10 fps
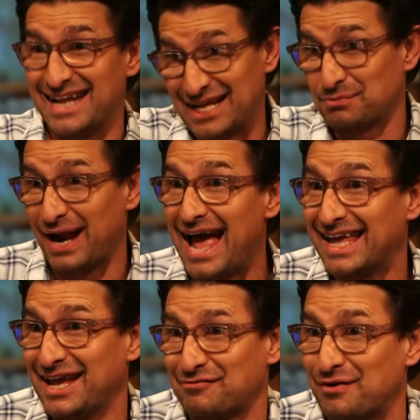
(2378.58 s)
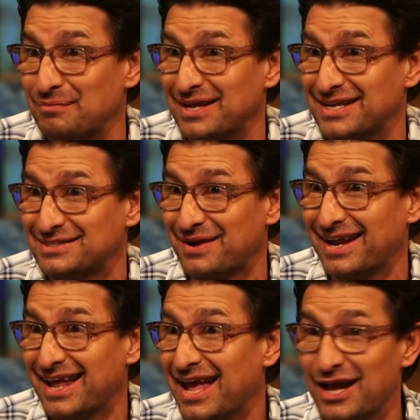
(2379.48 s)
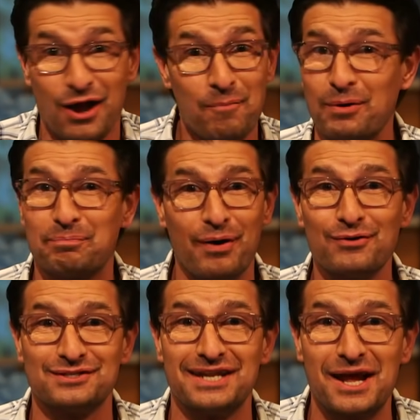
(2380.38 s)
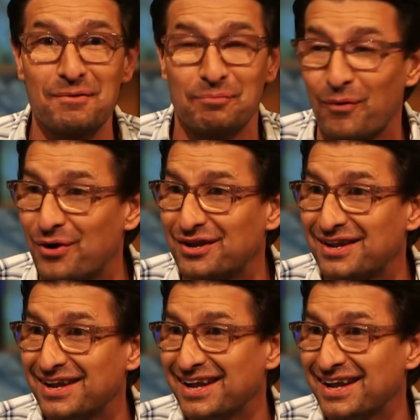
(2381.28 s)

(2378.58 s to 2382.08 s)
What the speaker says: That's what I get from this, right? Go propose in the airport.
········
__WHAT THE TASK ASKS__:
Pictures aside, repeat every entry exactly as written.

__COMPLETED EXERCISE__:
10 fps
(2378.58 s)
(2379.48 s)
(2380.38 s)
(2381.28 s)

(2378.58 s to 2382.08 s)
What the speaker says: That's what I get from this, right? Go propose in the airport.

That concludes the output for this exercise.